→ Brief
Every record below must be retyped exactly, with the pictures left out.

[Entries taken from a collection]
________________________

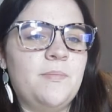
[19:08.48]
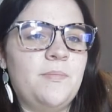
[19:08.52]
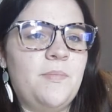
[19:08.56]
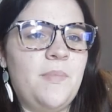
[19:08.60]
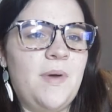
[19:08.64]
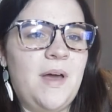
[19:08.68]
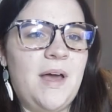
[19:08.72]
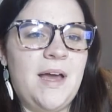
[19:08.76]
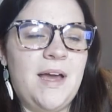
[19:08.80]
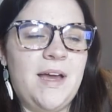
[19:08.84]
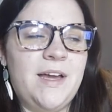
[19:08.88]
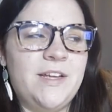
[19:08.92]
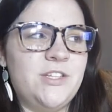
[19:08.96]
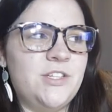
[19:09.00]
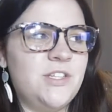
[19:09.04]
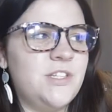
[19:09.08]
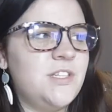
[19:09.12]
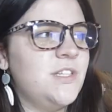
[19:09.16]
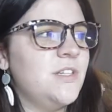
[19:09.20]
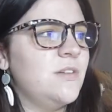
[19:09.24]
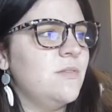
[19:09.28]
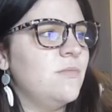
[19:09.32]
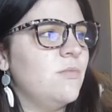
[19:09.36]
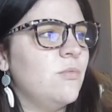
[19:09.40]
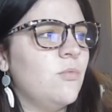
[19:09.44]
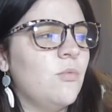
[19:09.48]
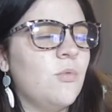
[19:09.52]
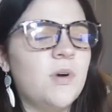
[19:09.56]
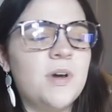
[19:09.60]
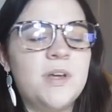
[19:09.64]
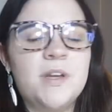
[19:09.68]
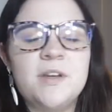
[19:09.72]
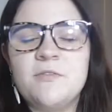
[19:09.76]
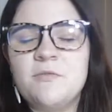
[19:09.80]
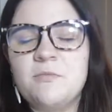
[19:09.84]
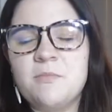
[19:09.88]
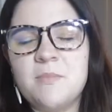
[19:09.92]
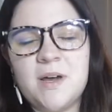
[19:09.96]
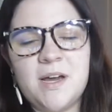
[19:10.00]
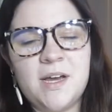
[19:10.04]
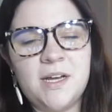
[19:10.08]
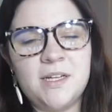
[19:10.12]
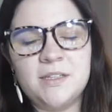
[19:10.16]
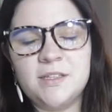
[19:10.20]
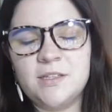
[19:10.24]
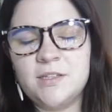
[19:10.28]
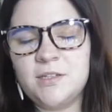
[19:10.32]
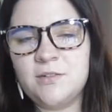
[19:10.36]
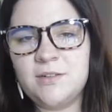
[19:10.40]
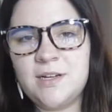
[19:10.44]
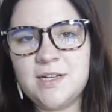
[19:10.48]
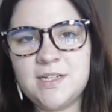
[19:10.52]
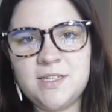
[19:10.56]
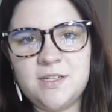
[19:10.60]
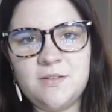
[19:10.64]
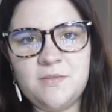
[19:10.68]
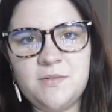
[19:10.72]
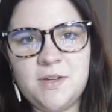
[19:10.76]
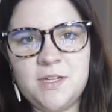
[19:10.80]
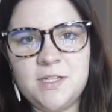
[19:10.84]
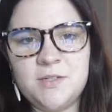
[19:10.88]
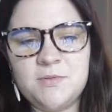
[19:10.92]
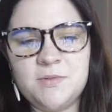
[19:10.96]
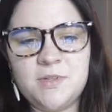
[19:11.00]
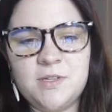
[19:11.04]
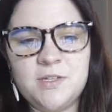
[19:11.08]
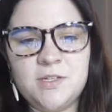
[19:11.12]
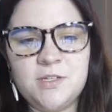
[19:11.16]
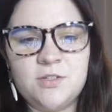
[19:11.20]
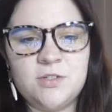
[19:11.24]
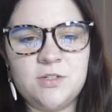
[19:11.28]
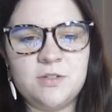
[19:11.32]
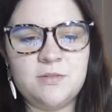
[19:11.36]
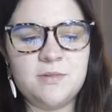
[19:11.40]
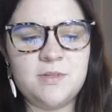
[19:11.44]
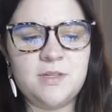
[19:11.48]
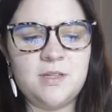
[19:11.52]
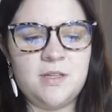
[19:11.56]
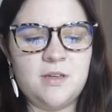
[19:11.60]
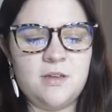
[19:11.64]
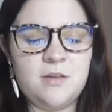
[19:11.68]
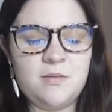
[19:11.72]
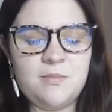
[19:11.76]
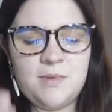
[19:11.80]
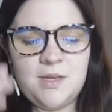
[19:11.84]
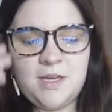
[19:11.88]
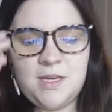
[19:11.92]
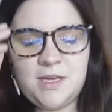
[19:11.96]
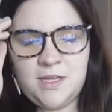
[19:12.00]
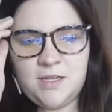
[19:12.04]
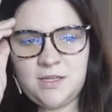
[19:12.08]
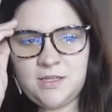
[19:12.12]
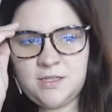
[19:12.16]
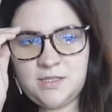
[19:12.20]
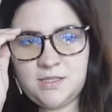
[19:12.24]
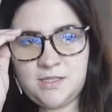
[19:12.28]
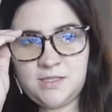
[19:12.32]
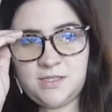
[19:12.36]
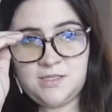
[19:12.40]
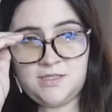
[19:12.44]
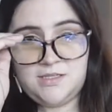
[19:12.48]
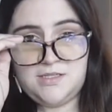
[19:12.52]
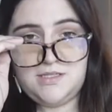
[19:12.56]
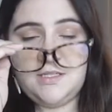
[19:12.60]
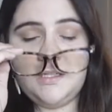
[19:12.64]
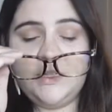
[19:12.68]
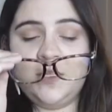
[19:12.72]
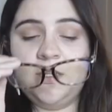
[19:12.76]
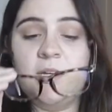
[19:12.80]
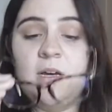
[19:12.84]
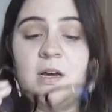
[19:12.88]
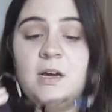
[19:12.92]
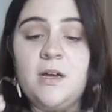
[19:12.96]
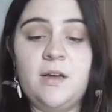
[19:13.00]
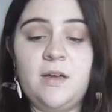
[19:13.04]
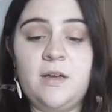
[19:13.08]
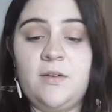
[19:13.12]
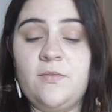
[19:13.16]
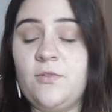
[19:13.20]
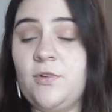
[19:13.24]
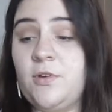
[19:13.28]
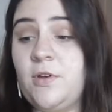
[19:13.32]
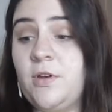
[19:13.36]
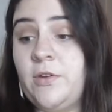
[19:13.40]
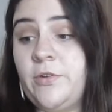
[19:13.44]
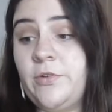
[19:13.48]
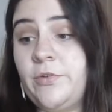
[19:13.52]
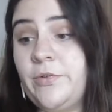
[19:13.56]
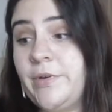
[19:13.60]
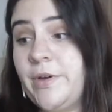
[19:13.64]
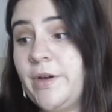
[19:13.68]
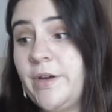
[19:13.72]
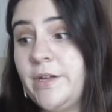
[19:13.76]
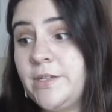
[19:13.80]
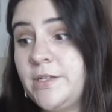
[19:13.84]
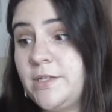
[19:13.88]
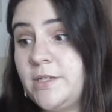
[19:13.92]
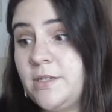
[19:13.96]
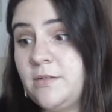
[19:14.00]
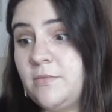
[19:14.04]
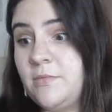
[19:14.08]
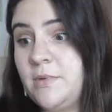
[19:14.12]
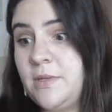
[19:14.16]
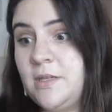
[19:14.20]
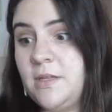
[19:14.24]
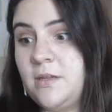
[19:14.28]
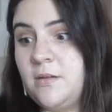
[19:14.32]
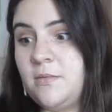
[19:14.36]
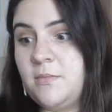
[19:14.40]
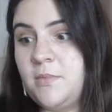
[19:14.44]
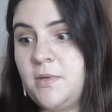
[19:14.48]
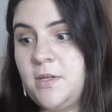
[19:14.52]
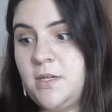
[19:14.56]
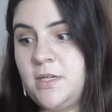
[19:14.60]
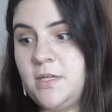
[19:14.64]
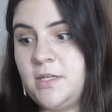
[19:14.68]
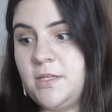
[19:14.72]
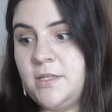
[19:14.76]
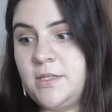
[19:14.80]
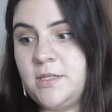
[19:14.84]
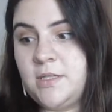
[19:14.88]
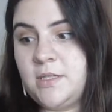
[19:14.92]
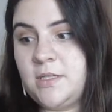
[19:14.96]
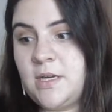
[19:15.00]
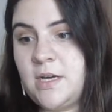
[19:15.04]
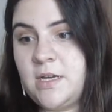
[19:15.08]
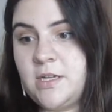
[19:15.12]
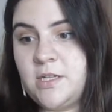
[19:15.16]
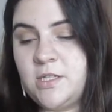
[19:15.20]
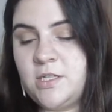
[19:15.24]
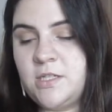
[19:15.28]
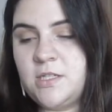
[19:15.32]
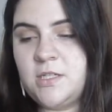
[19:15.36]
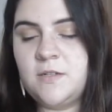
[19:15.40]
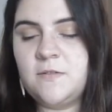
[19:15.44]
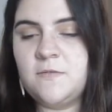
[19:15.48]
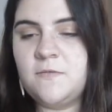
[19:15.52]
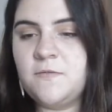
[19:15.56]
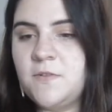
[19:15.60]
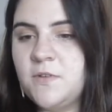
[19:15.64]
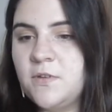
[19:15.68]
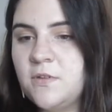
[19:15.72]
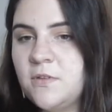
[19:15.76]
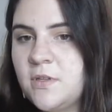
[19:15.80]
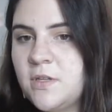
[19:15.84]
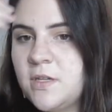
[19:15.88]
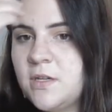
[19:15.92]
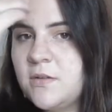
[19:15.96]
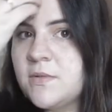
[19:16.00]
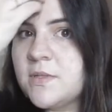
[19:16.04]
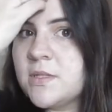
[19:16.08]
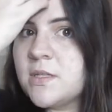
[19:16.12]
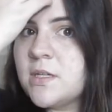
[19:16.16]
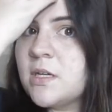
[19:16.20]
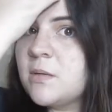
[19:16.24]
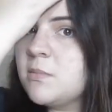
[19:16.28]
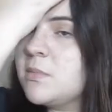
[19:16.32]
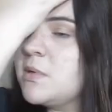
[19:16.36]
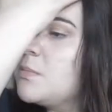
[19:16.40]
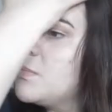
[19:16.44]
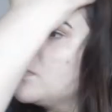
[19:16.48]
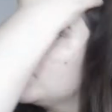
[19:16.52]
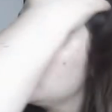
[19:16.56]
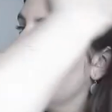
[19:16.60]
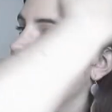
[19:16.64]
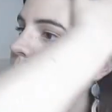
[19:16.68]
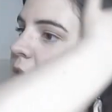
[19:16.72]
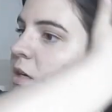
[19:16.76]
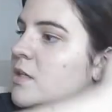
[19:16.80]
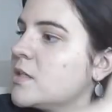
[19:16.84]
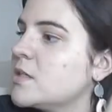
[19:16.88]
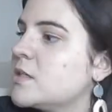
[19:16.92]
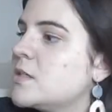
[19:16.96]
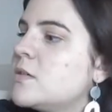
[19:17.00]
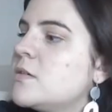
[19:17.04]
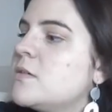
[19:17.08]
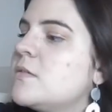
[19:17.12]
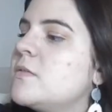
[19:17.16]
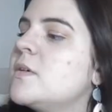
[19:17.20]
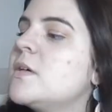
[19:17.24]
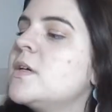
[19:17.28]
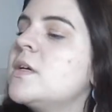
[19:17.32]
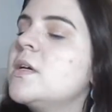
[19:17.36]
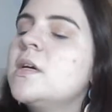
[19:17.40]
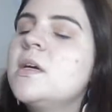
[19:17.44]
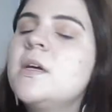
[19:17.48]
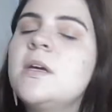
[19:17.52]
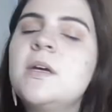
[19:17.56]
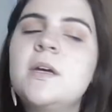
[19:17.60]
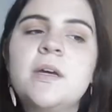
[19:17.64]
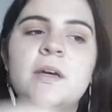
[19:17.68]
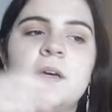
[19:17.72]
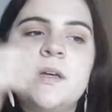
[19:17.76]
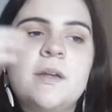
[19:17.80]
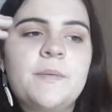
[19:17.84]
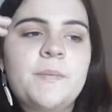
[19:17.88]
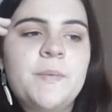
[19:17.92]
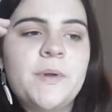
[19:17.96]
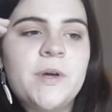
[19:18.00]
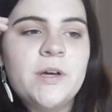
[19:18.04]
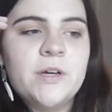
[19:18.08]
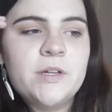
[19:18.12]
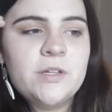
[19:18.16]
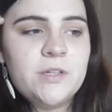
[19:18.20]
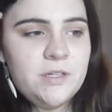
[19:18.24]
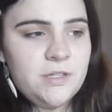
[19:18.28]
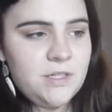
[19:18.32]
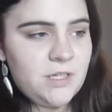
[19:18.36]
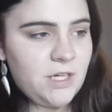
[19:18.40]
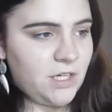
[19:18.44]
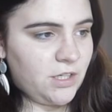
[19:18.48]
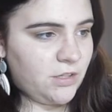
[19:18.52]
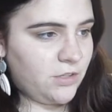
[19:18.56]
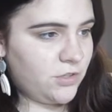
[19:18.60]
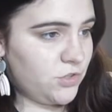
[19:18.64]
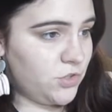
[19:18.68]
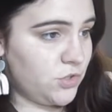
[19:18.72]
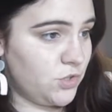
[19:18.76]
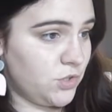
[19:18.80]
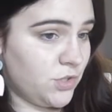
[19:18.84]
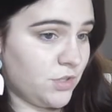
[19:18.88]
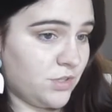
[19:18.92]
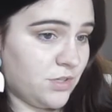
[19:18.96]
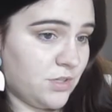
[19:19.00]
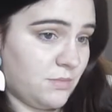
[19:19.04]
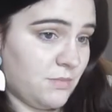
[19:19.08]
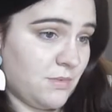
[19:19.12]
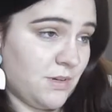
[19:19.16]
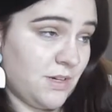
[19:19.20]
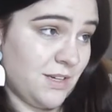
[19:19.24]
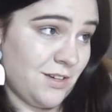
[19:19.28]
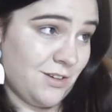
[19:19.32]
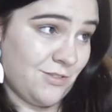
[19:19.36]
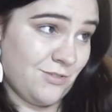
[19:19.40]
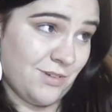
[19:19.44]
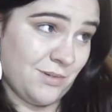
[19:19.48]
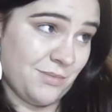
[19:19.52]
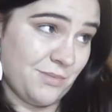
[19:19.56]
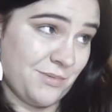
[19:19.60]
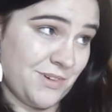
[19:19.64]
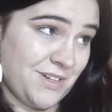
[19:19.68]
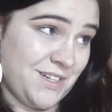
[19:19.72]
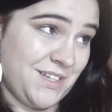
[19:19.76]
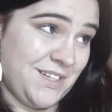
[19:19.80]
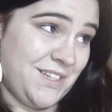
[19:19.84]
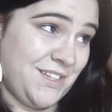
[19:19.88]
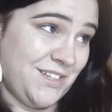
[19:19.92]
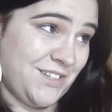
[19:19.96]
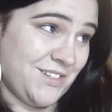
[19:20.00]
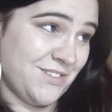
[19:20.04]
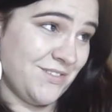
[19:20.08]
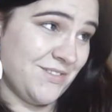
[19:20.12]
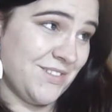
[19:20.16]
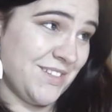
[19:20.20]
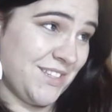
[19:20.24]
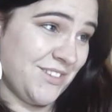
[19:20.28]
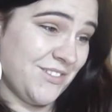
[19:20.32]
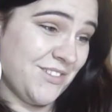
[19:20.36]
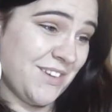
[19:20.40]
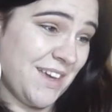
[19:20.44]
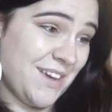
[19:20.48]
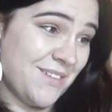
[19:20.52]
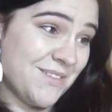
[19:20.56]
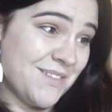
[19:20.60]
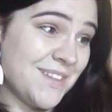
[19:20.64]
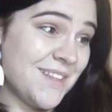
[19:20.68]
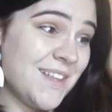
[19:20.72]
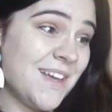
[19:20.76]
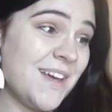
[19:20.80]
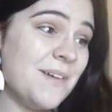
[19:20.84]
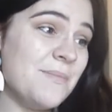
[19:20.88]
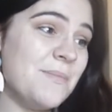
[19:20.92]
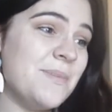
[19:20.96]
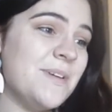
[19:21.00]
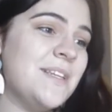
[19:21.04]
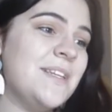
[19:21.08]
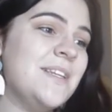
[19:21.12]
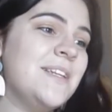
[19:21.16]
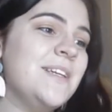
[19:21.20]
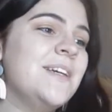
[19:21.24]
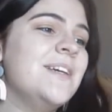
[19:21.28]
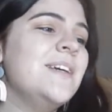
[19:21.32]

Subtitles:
I just did one of my little activities with history with them and did not cover any new content with them because I just didn't feel that it was going to be productive. And I'm not entirely sure that my cooperating teacher was okay with that, but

________________________

→ Output of the task
[19:08.48]
[19:08.52]
[19:08.56]
[19:08.60]
[19:08.64]
[19:08.68]
[19:08.72]
[19:08.76]
[19:08.80]
[19:08.84]
[19:08.88]
[19:08.92]
[19:08.96]
[19:09.00]
[19:09.04]
[19:09.08]
[19:09.12]
[19:09.16]
[19:09.20]
[19:09.24]
[19:09.28]
[19:09.32]
[19:09.36]
[19:09.40]
[19:09.44]
[19:09.48]
[19:09.52]
[19:09.56]
[19:09.60]
[19:09.64]
[19:09.68]
[19:09.72]
[19:09.76]
[19:09.80]
[19:09.84]
[19:09.88]
[19:09.92]
[19:09.96]
[19:10.00]
[19:10.04]
[19:10.08]
[19:10.12]
[19:10.16]
[19:10.20]
[19:10.24]
[19:10.28]
[19:10.32]
[19:10.36]
[19:10.40]
[19:10.44]
[19:10.48]
[19:10.52]
[19:10.56]
[19:10.60]
[19:10.64]
[19:10.68]
[19:10.72]
[19:10.76]
[19:10.80]
[19:10.84]
[19:10.88]
[19:10.92]
[19:10.96]
[19:11.00]
[19:11.04]
[19:11.08]
[19:11.12]
[19:11.16]
[19:11.20]
[19:11.24]
[19:11.28]
[19:11.32]
[19:11.36]
[19:11.40]
[19:11.44]
[19:11.48]
[19:11.52]
[19:11.56]
[19:11.60]
[19:11.64]
[19:11.68]
[19:11.72]
[19:11.76]
[19:11.80]
[19:11.84]
[19:11.88]
[19:11.92]
[19:11.96]
[19:12.00]
[19:12.04]
[19:12.08]
[19:12.12]
[19:12.16]
[19:12.20]
[19:12.24]
[19:12.28]
[19:12.32]
[19:12.36]
[19:12.40]
[19:12.44]
[19:12.48]
[19:12.52]
[19:12.56]
[19:12.60]
[19:12.64]
[19:12.68]
[19:12.72]
[19:12.76]
[19:12.80]
[19:12.84]
[19:12.88]
[19:12.92]
[19:12.96]
[19:13.00]
[19:13.04]
[19:13.08]
[19:13.12]
[19:13.16]
[19:13.20]
[19:13.24]
[19:13.28]
[19:13.32]
[19:13.36]
[19:13.40]
[19:13.44]
[19:13.48]
[19:13.52]
[19:13.56]
[19:13.60]
[19:13.64]
[19:13.68]
[19:13.72]
[19:13.76]
[19:13.80]
[19:13.84]
[19:13.88]
[19:13.92]
[19:13.96]
[19:14.00]
[19:14.04]
[19:14.08]
[19:14.12]
[19:14.16]
[19:14.20]
[19:14.24]
[19:14.28]
[19:14.32]
[19:14.36]
[19:14.40]
[19:14.44]
[19:14.48]
[19:14.52]
[19:14.56]
[19:14.60]
[19:14.64]
[19:14.68]
[19:14.72]
[19:14.76]
[19:14.80]
[19:14.84]
[19:14.88]
[19:14.92]
[19:14.96]
[19:15.00]
[19:15.04]
[19:15.08]
[19:15.12]
[19:15.16]
[19:15.20]
[19:15.24]
[19:15.28]
[19:15.32]
[19:15.36]
[19:15.40]
[19:15.44]
[19:15.48]
[19:15.52]
[19:15.56]
[19:15.60]
[19:15.64]
[19:15.68]
[19:15.72]
[19:15.76]
[19:15.80]
[19:15.84]
[19:15.88]
[19:15.92]
[19:15.96]
[19:16.00]
[19:16.04]
[19:16.08]
[19:16.12]
[19:16.16]
[19:16.20]
[19:16.24]
[19:16.28]
[19:16.32]
[19:16.36]
[19:16.40]
[19:16.44]
[19:16.48]
[19:16.52]
[19:16.56]
[19:16.60]
[19:16.64]
[19:16.68]
[19:16.72]
[19:16.76]
[19:16.80]
[19:16.84]
[19:16.88]
[19:16.92]
[19:16.96]
[19:17.00]
[19:17.04]
[19:17.08]
[19:17.12]
[19:17.16]
[19:17.20]
[19:17.24]
[19:17.28]
[19:17.32]
[19:17.36]
[19:17.40]
[19:17.44]
[19:17.48]
[19:17.52]
[19:17.56]
[19:17.60]
[19:17.64]
[19:17.68]
[19:17.72]
[19:17.76]
[19:17.80]
[19:17.84]
[19:17.88]
[19:17.92]
[19:17.96]
[19:18.00]
[19:18.04]
[19:18.08]
[19:18.12]
[19:18.16]
[19:18.20]
[19:18.24]
[19:18.28]
[19:18.32]
[19:18.36]
[19:18.40]
[19:18.44]
[19:18.48]
[19:18.52]
[19:18.56]
[19:18.60]
[19:18.64]
[19:18.68]
[19:18.72]
[19:18.76]
[19:18.80]
[19:18.84]
[19:18.88]
[19:18.92]
[19:18.96]
[19:19.00]
[19:19.04]
[19:19.08]
[19:19.12]
[19:19.16]
[19:19.20]
[19:19.24]
[19:19.28]
[19:19.32]
[19:19.36]
[19:19.40]
[19:19.44]
[19:19.48]
[19:19.52]
[19:19.56]
[19:19.60]
[19:19.64]
[19:19.68]
[19:19.72]
[19:19.76]
[19:19.80]
[19:19.84]
[19:19.88]
[19:19.92]
[19:19.96]
[19:20.00]
[19:20.04]
[19:20.08]
[19:20.12]
[19:20.16]
[19:20.20]
[19:20.24]
[19:20.28]
[19:20.32]
[19:20.36]
[19:20.40]
[19:20.44]
[19:20.48]
[19:20.52]
[19:20.56]
[19:20.60]
[19:20.64]
[19:20.68]
[19:20.72]
[19:20.76]
[19:20.80]
[19:20.84]
[19:20.88]
[19:20.92]
[19:20.96]
[19:21.00]
[19:21.04]
[19:21.08]
[19:21.12]
[19:21.16]
[19:21.20]
[19:21.24]
[19:21.28]
[19:21.32]

Subtitles:
I just did one of my little activities with history with them and did not cover any new content with them because I just didn't feel that it was going to be productive. And I'm not entirely sure that my cooperating teacher was okay with that, but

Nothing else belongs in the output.